Most people would literally not know how to use a keyboard - 8 billion, some 2 or more billion living in poverty who would never have seen a keyboard. Then probably another 2 billion who are barely surviving and are happy to know how to use a mobile phone. Of course, most people won't give a flying banana what we're discussing here
The point is not to reach everyone, the point is to leave bread crumbs for people who come along and start thinking about these things. Little bread crumbs to follow along the trail of learning Node-RED and discovering visual programming.
There isn't a single approach to explaining Node-RED to others, and the more I try to explain Node-RED, the more I realise that Node-RED is very complex because of its visual programming nature. But that makes it far better in explaining some things than a long text file with some obscure programming language. I also wrote about the visual programming approach and how it comes far more naturally to some people.
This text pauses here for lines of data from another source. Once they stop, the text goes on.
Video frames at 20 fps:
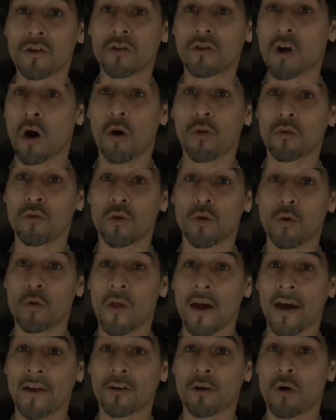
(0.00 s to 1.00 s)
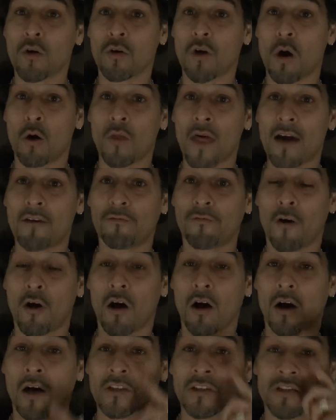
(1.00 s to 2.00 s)
Don't do that. Don't go that
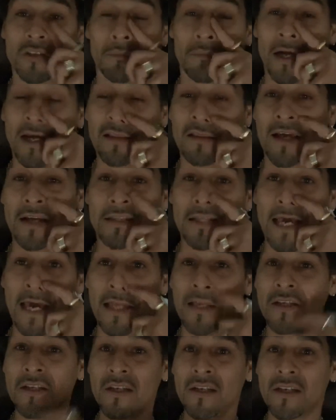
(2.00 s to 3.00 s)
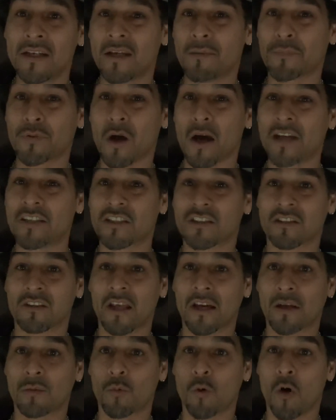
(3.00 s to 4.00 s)
far on somebody like that and probably just
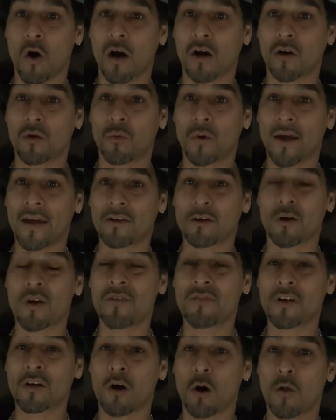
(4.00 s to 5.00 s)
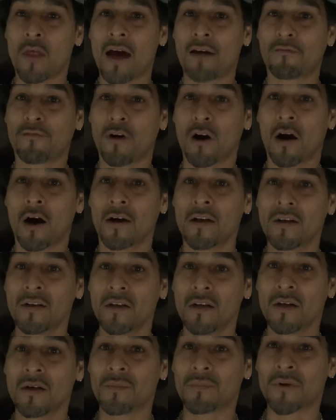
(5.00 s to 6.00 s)
let him walk away. Don't even go that far,
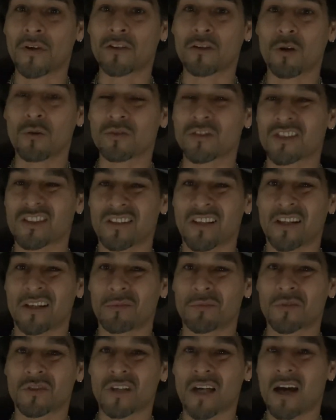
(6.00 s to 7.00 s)
but don't just let him.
Exactly, another approach to explain Node-RED For me I wouldn't see it like you but I understand what your saying. If someone comes along and reads that and suddenly they understand Node-RED, perfect - that's my goal: spreading the understanding of Node-RED and visual programming.
I have a completely different approach to Node-RED than you - that's why I build RSS to node convertors - totally obscure, totally questionable what might be the purpose but totally possible with Node-RED!
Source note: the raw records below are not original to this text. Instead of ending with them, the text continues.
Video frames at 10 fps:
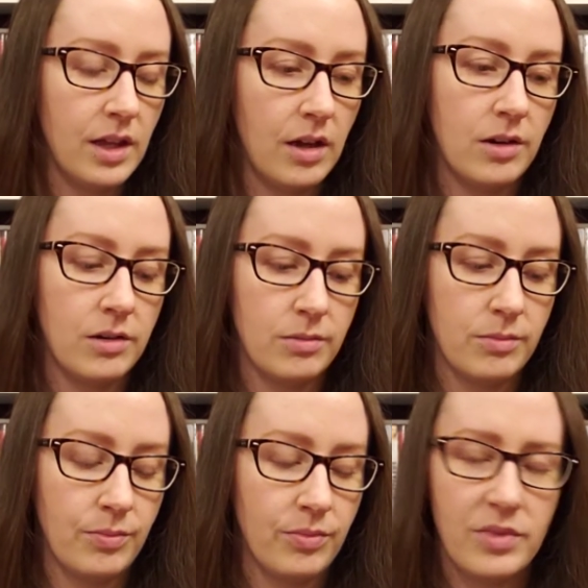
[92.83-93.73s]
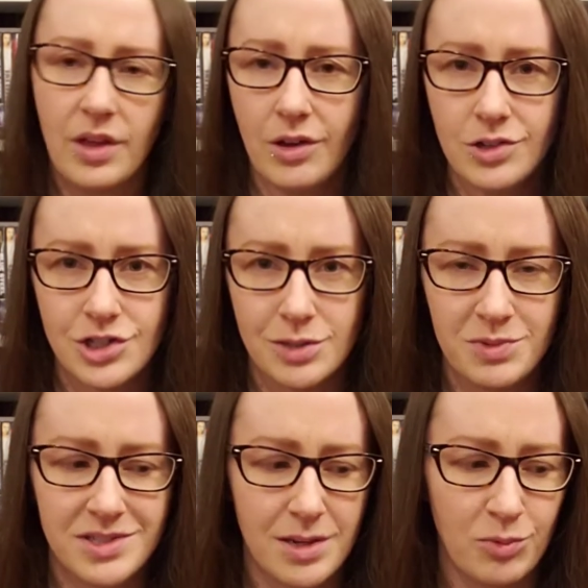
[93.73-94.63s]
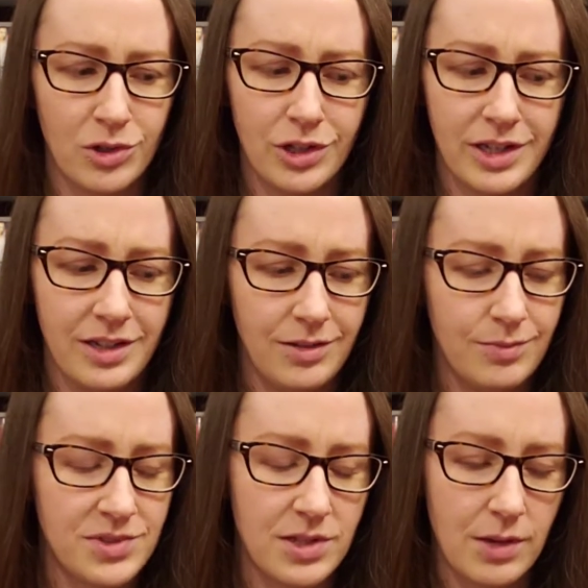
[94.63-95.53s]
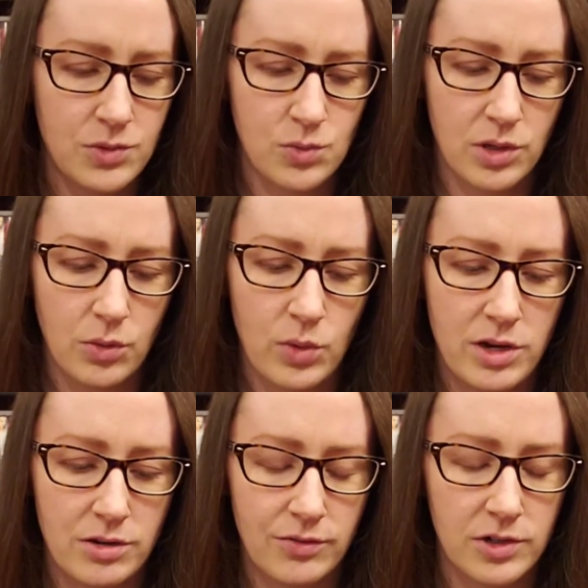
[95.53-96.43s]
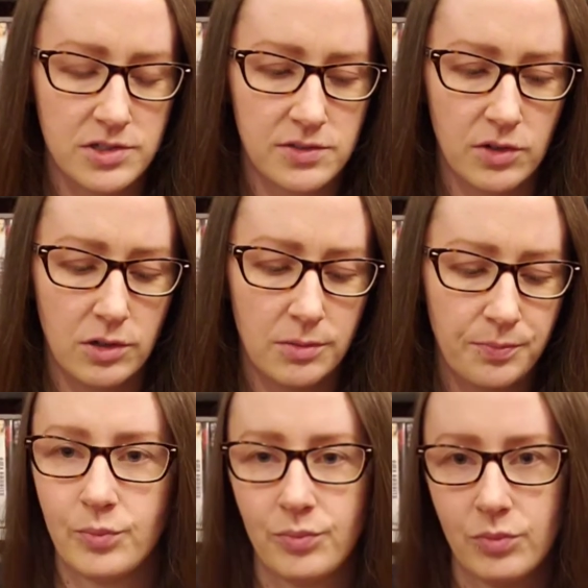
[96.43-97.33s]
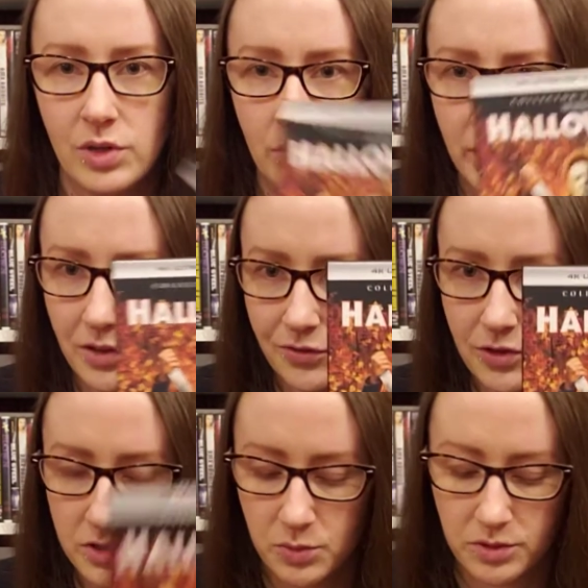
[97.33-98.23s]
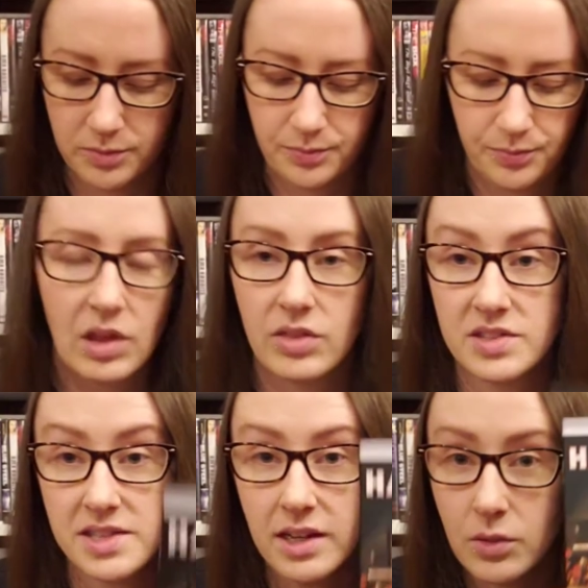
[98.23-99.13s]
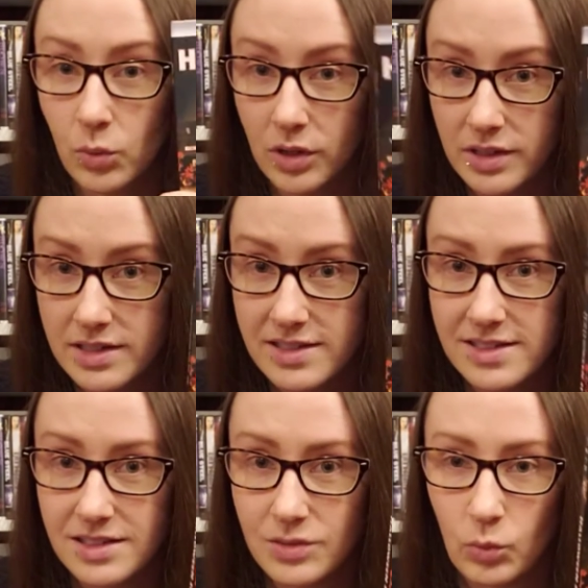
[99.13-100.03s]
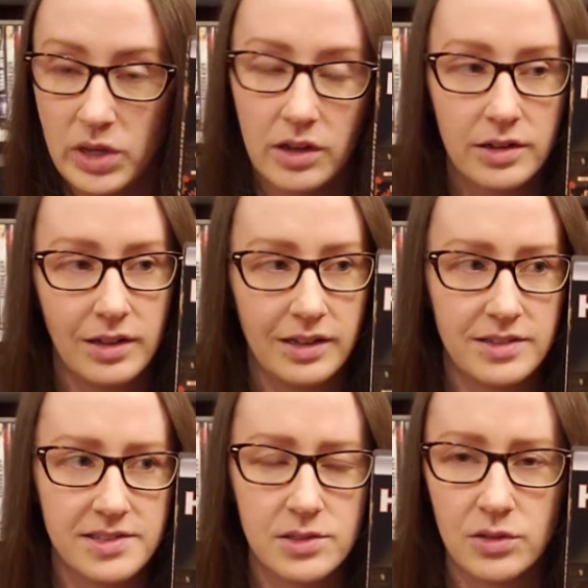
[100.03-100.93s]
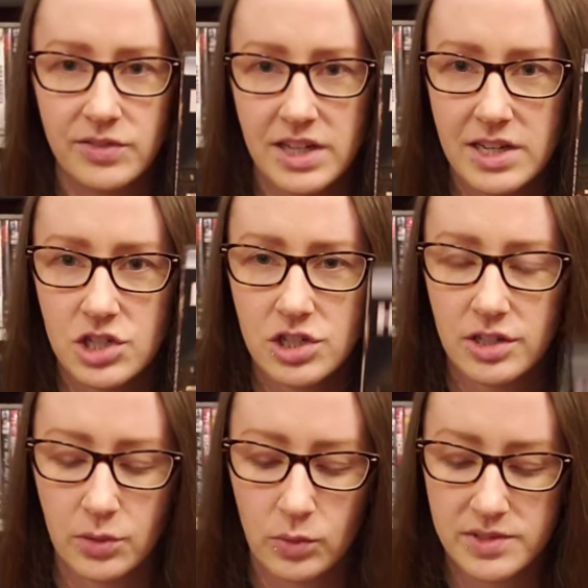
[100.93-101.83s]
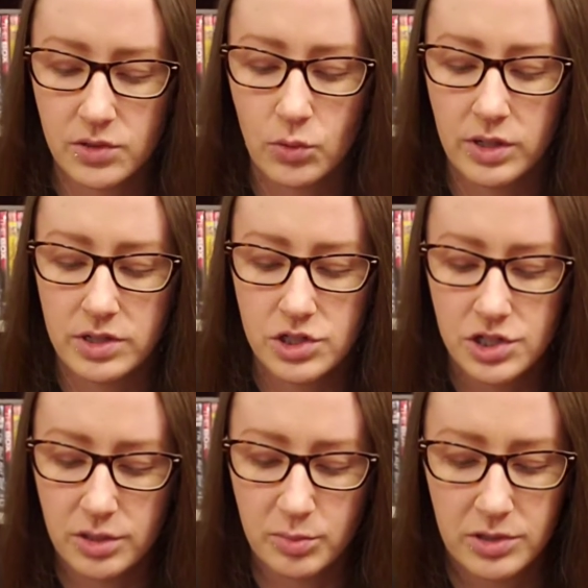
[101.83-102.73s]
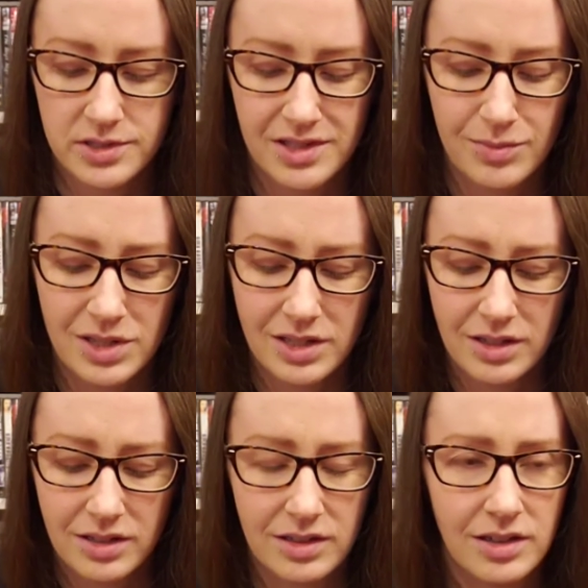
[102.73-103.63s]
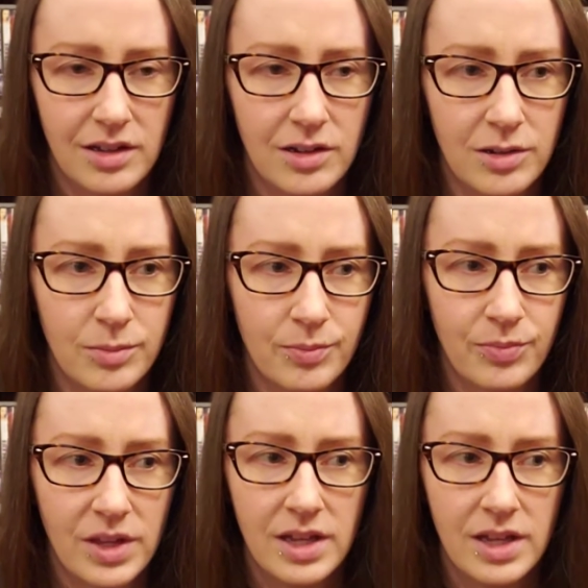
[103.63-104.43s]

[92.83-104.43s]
They all shipped separately, so that was really weird. First of all, you know, we got the first one. The second one, we got like this notification that it wasn't going to ship or something, and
One final thing I did today was to explicitly convert Python to Node-RED - fun experiment, don't know about what is better but I do know: Node-RED flow is visual and code, that's what UML wanted to be!
Literally it won't be that hard to build a basic python interpretor for a node Red json file. You just need to emulate the basic nodes (change, switch, join and split) and integrate v8 into python for the function nodes
In the meantime, I need to think some more about better ways to visually process tabular data in the browser linked to Node-RED (and uibuilder of course!).
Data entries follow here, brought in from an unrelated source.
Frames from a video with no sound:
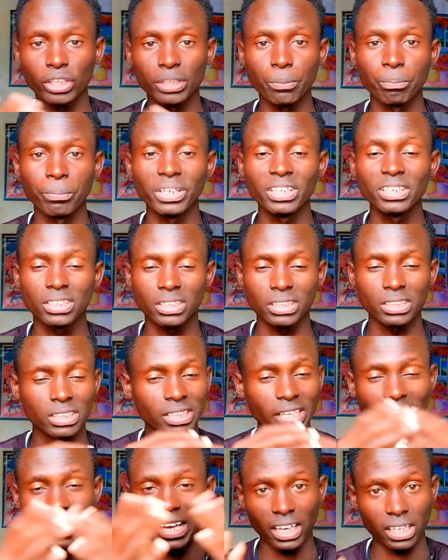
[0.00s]
or being
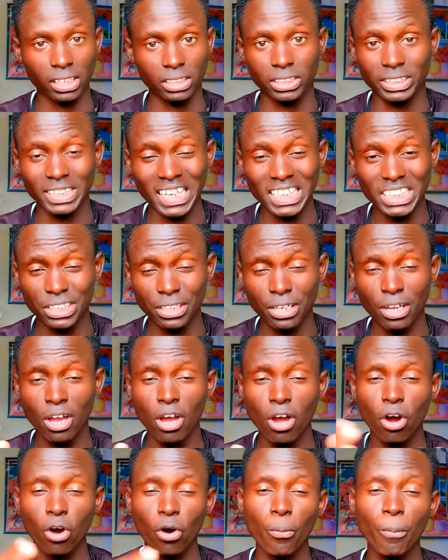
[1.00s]
treated like a trash,
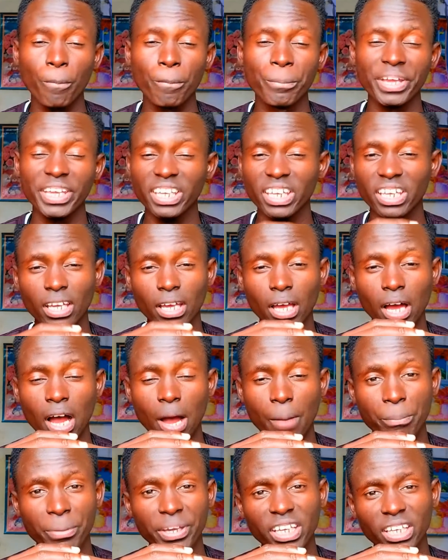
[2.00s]
or being
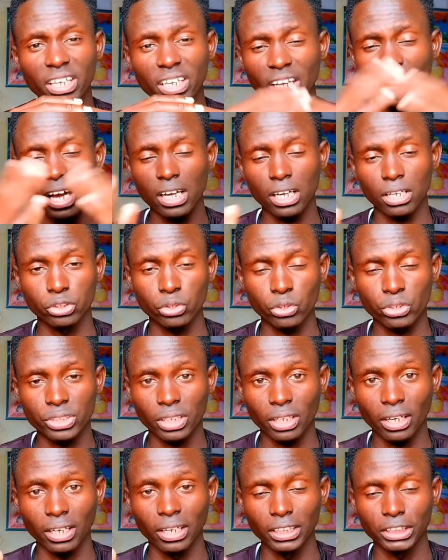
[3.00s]
in a
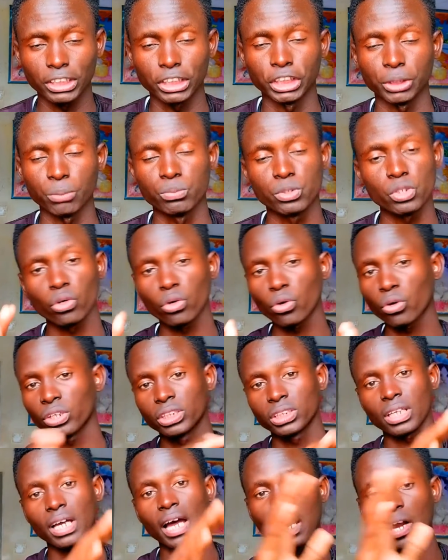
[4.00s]
toxic relationship. So
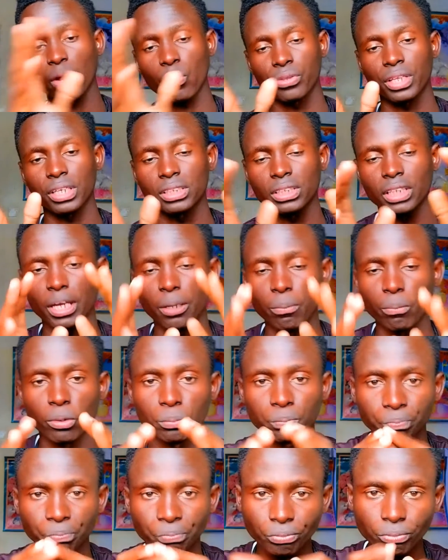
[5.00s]
don't allow that
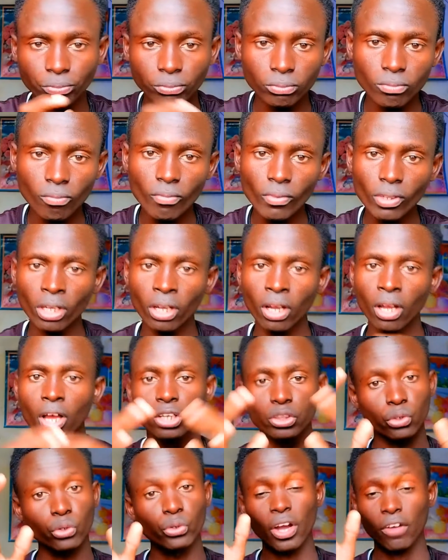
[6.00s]
anymore.
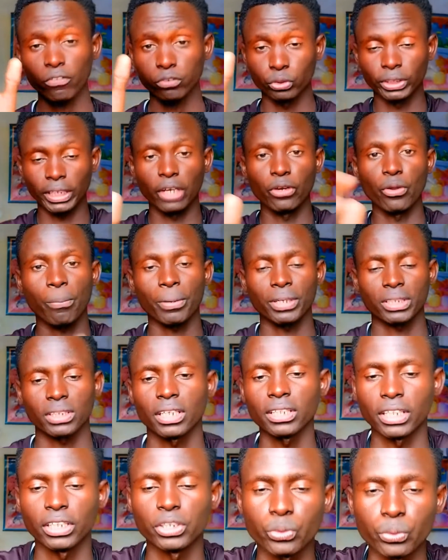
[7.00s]
So you have to tell your
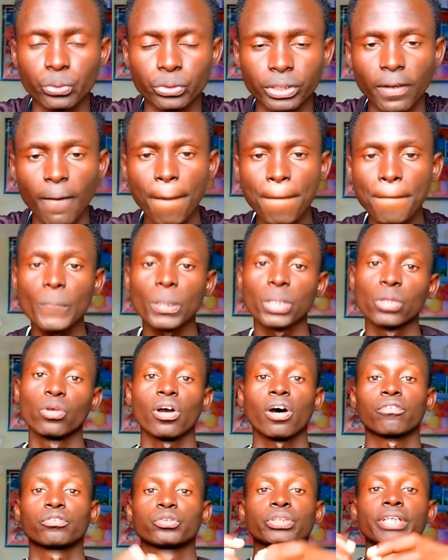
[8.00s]
partner the truth.
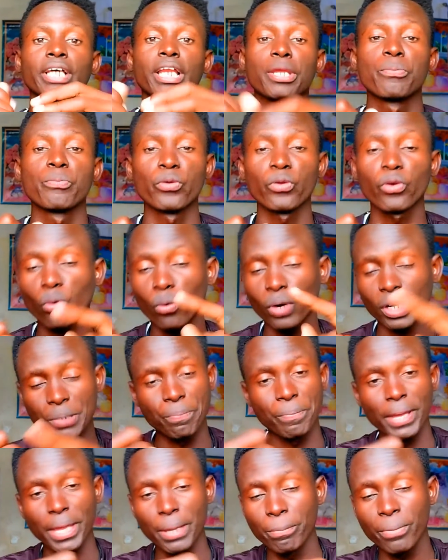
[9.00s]
You have to tell him, you know
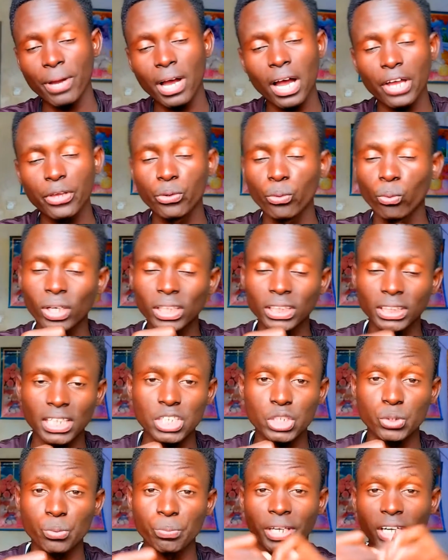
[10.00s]
what, babe, you want
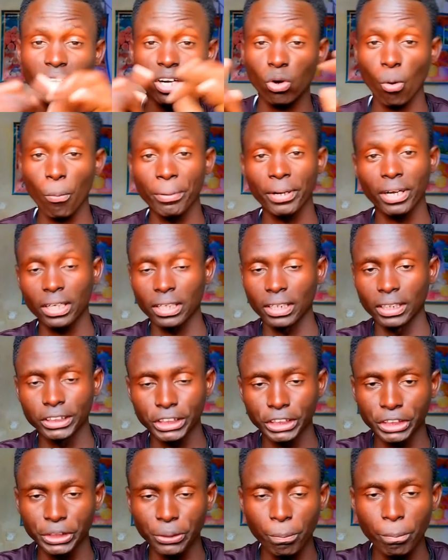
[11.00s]
us to be in an open
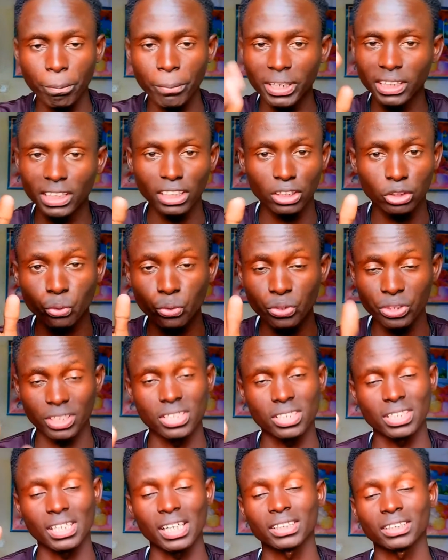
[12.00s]
relationship, but the truth
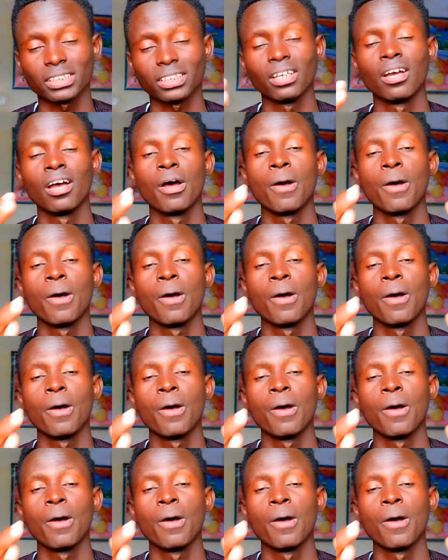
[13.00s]
is that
Some thoughts (sorry going well off-topic here. If there is further interest in a discussion, we can take to another thread).
An editable table widget for the browser where data changes are sent back to Node-RED.
Some DataFrame style tools for manipulating 2d tabular JSON data.
Using msg._ui low-code - facilitating quick table updates from Node-RED.
In Node-RED functions - enabling simpler manipulation of 2d JSON data.
In the browser - as above.
A live JavaScript interpreter in the browser that would let users do Jupyter notebook style interactions with browser data.
More stuff to add to the uibuilder backlog I guess!
Having read that discussion I might stay away from a computer on the weekend! It would really make more sense to create a Node-RED.py and not Node.py, i.e. completely build a new visual programming tool (as you suggested in that thread). It's only a pity since the frontend would have to be reimplemented in JS anyway.
What I was thinking of was a simple head-less python engine for interpreting some of the core nodes based on being sent a flows.json from the frontend. I would do that if there was a) a specific use case with b) a specific limited number of nodes involved, i.e., the core logic nodes. But since I don't have a use-case, the weekend is saved!
How does google sheets do that? They seem to have it down pat. Are you planning to have parallel updates of data by multiple users? Or just one user manipulating the data? O(1) or O(n) headaches!